* [Work task]: Pictures stay out; everything else in the records below is copied exactly.

Top of Task input

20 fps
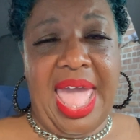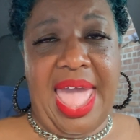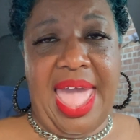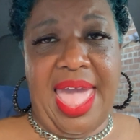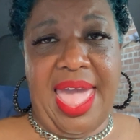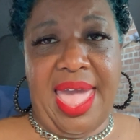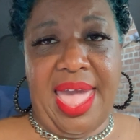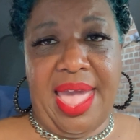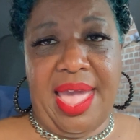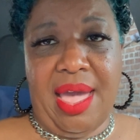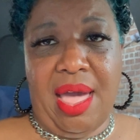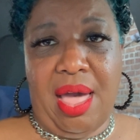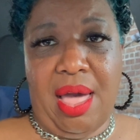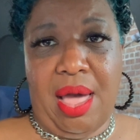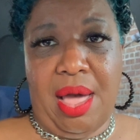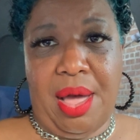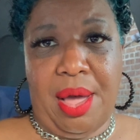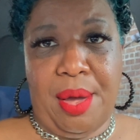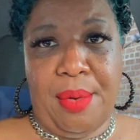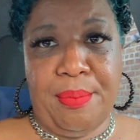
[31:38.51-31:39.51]
a
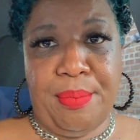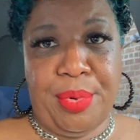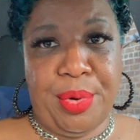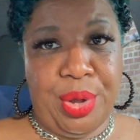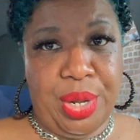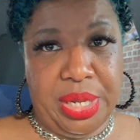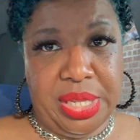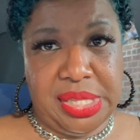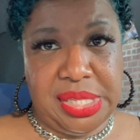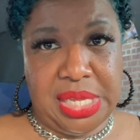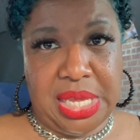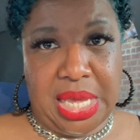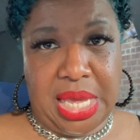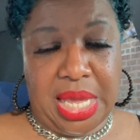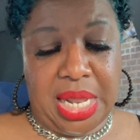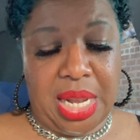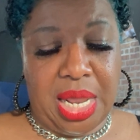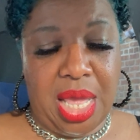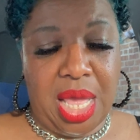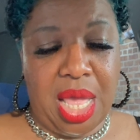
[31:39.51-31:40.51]
um,
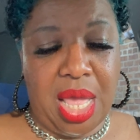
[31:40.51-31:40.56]
Burlington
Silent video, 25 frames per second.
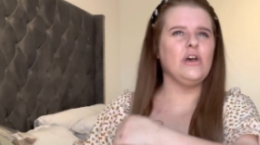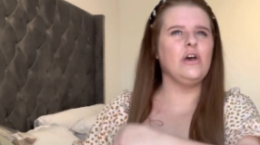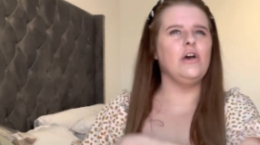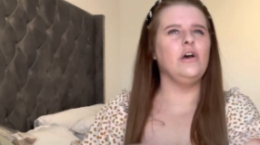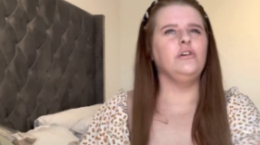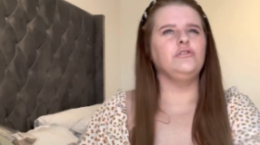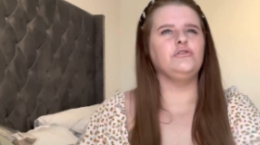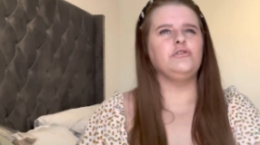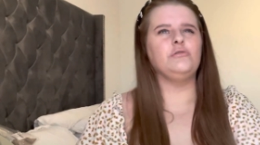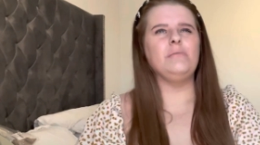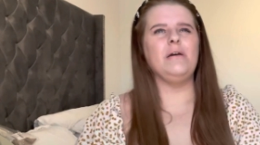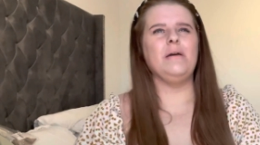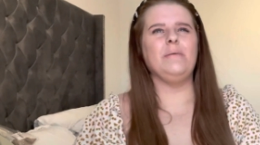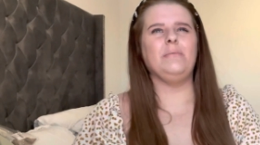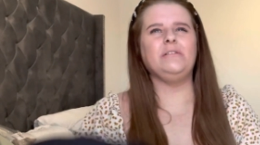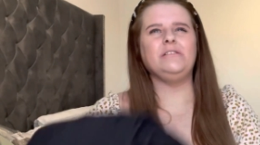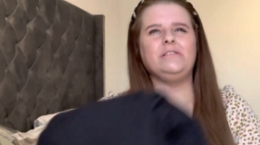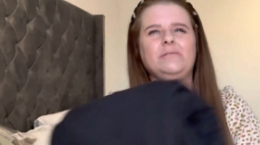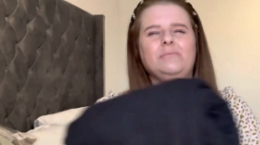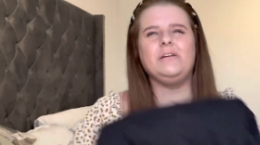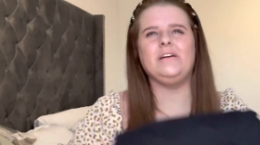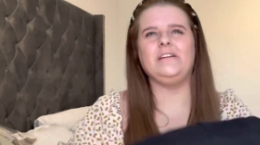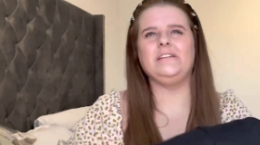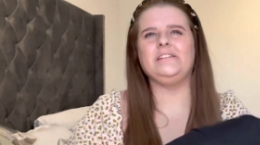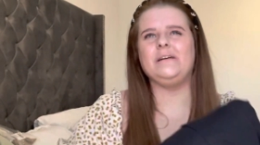So maybe to
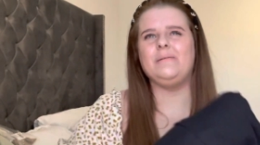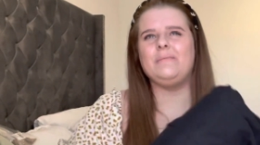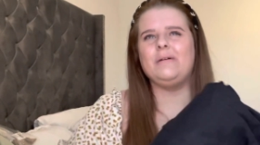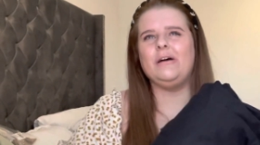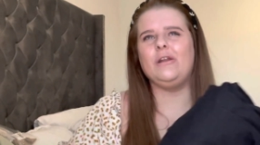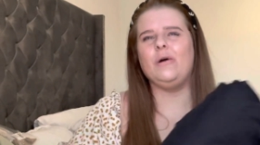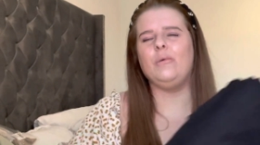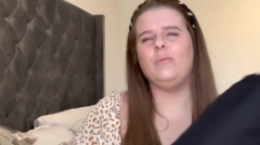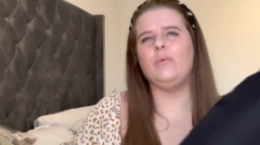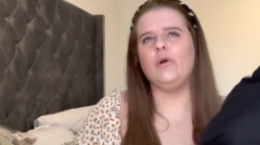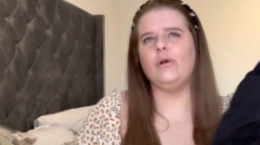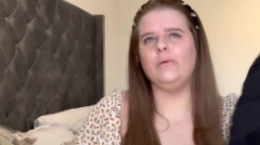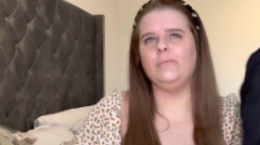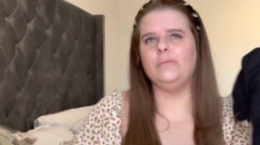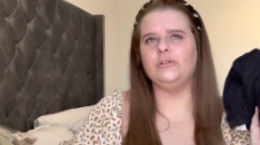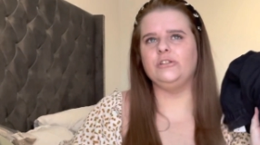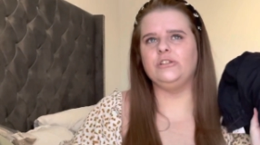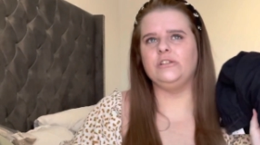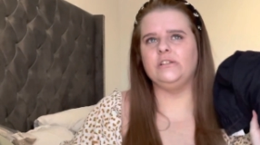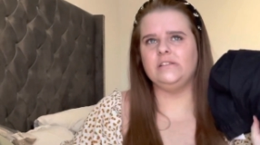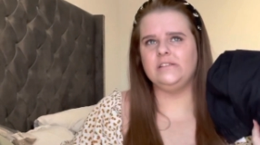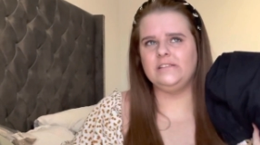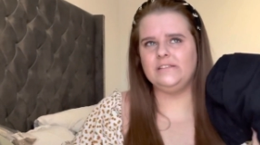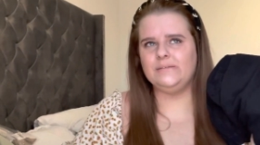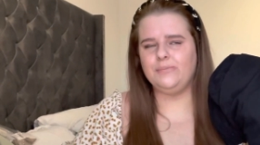be honest, I might not wear it much
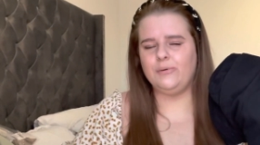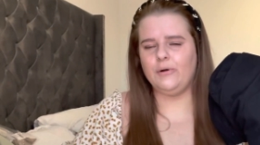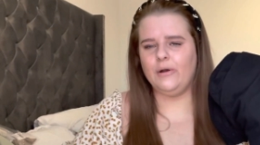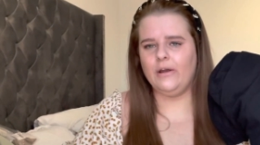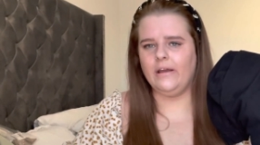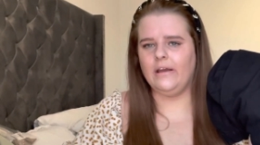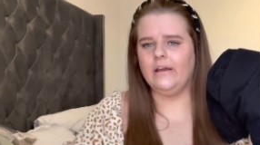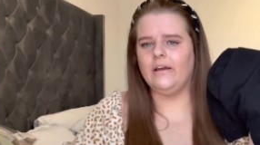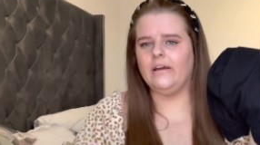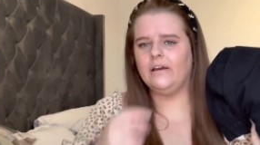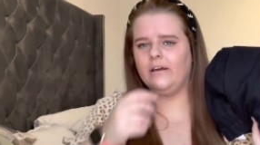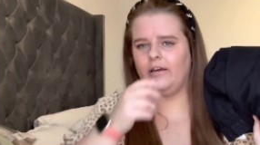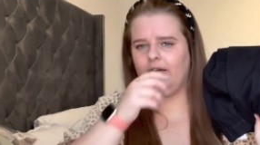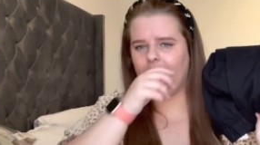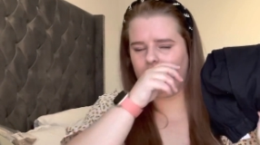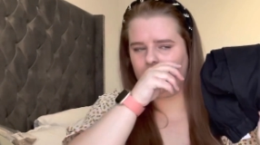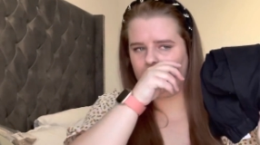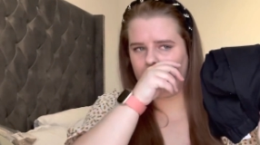in spring.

Bottom of Task input

* [Solution to this exercise]:
20 fps
[31:38.51-31:39.51]
a
[31:39.51-31:40.51]
um,
[31:40.51-31:40.56]
Burlington
Silent video, 25 frames per second.
So maybe to
be honest, I might not wear it much
in spring.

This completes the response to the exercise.